A lot of it is down to timing as well, e.g. when you bought into your last platform, and how rapidly new GPU's have become available, and how much the graphical API's change in that time frame.
Lets take an example of the 6700K, if you bought it at release October 2015, and at the time had a GTX 980Ti, you would have had no problems. Roll on to June 2017, and you've decided you want more performance in the wide range of games you play now, and have moved to a new monitor with higher refresh available to you, so you get a GTX 1080Ti, which is around 20-21 months after you first bought the platform, but the 6700K is still pushing the card to it's max in the majority of games.
Lets move on to October 2018 (the future) so far you've had the fastest platform available (for the majority of titles) and it's been your for 3 years. Nvidia/AMD finally decide to release faster GPU's to the consumer market, but only 20% faster than the 1080Ti, so you decide it's not worth it, and wait for the 1180Ti in August 2019, you've now had your whole platform for almost 4 years, and for 3/4 of that time you've experienced the best any system has to offer in the majority of titles. However there's a spanner in the works, the 1180Ti is being bottle-necked in some newer games by your lowly 4c/8t CPU (which you've had for 4 years), but still offers the ability to go toe-to-toe with the newer CPU's with more cores, and threads when the pure GHz makes the difference. It's reached 5 years now, and it's time to move on, since you can no longer put up with the stuttering and poor performance from your 5 year old CPU, but it's had a good life, and you've had the best years out of it.

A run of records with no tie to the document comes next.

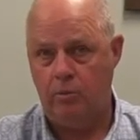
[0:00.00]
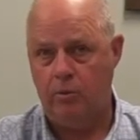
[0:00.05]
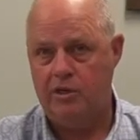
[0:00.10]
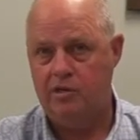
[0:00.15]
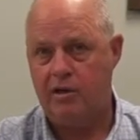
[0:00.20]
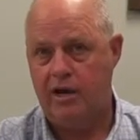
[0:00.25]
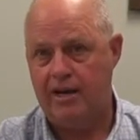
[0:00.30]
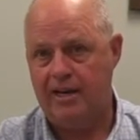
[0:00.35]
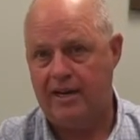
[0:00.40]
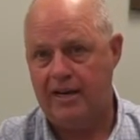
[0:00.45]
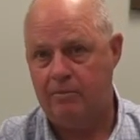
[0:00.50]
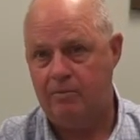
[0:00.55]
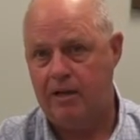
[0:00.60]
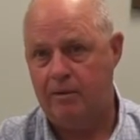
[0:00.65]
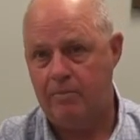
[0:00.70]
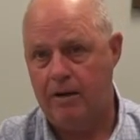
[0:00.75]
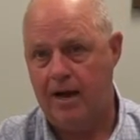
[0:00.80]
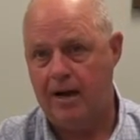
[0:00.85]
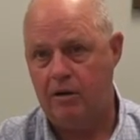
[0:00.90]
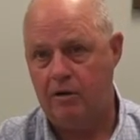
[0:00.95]
We try to keep
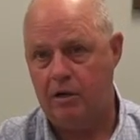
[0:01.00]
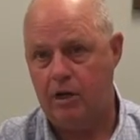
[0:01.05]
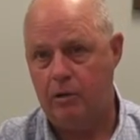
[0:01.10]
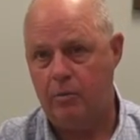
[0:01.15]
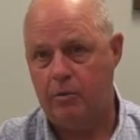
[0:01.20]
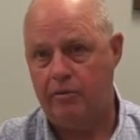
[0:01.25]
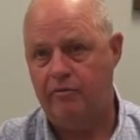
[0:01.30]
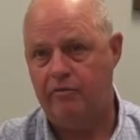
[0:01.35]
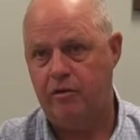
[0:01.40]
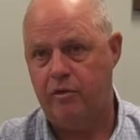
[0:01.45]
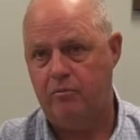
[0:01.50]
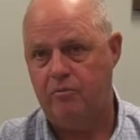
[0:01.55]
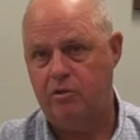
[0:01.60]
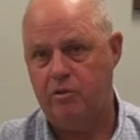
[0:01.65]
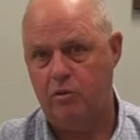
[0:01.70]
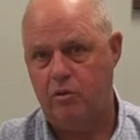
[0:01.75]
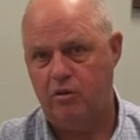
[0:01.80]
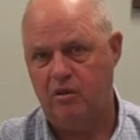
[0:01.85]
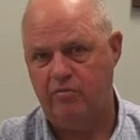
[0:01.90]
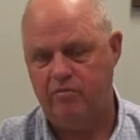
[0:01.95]
that myoglobin from
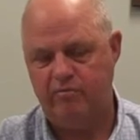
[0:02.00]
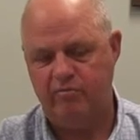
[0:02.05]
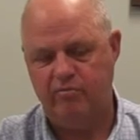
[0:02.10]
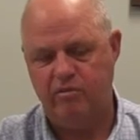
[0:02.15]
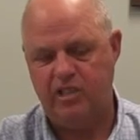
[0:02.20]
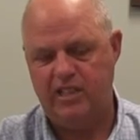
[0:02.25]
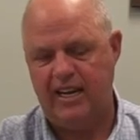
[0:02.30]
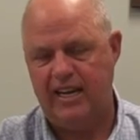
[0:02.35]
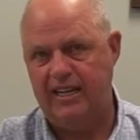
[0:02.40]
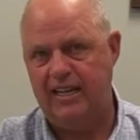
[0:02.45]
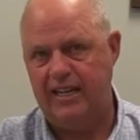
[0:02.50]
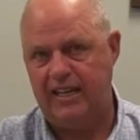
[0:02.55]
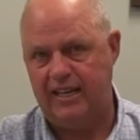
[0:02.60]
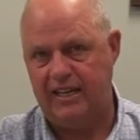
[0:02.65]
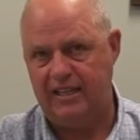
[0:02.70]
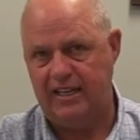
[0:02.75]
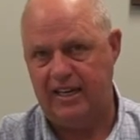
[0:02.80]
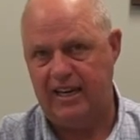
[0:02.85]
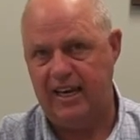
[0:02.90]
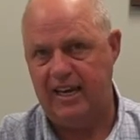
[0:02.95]
sort of settling
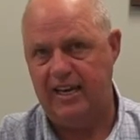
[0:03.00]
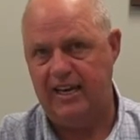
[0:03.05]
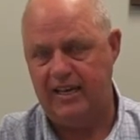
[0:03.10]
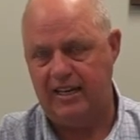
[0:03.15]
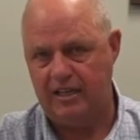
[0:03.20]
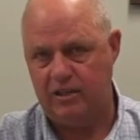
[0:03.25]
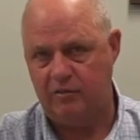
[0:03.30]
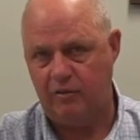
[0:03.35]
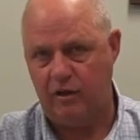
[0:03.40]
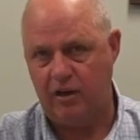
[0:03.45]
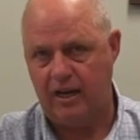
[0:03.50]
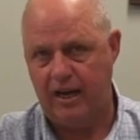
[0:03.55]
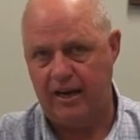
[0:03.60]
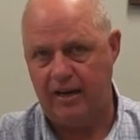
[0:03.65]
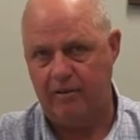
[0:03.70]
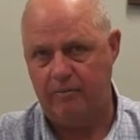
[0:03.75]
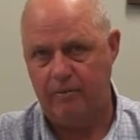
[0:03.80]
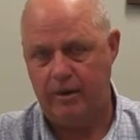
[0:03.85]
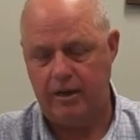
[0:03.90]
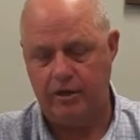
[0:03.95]
in the kidneys, for
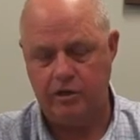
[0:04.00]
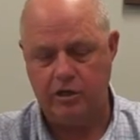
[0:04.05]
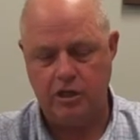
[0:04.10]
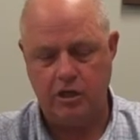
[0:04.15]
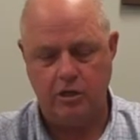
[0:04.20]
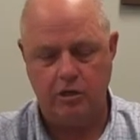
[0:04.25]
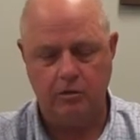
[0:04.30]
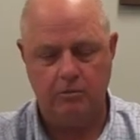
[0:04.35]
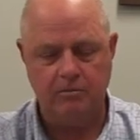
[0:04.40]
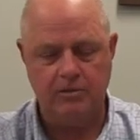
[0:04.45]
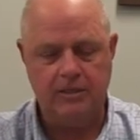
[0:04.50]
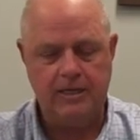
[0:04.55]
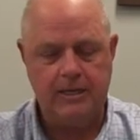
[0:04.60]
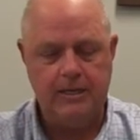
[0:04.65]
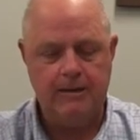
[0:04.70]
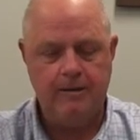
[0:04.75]
lack of a better term.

What does it all boil down to? You've had the best possible performance you could get for more than 3/5 the life of your system, and for the last 1/5 it was almost holding you back, but you got the most value from it, for the longest amount of time. You can reverse the above, and swap out the 6700K, for the R5 1600. So you'd end up with worse performance for the first 2-3 years of the system, and possibly have the same or better performance for the last 2 years, that's assuming all you do is play games and not much else.
If for some reason you don't care about platform longevity, then all of this thread is pointless. I would say that 2017-2022 is going to be a huge shake up for the CPU world, a bit like when the Althon 64 launched in 2003, and Intel did an about face, and we saw the Core 2 Duo hitting shelves in 2006, that was a great time to be an enthusiast, we even had two players in the GPU market as well.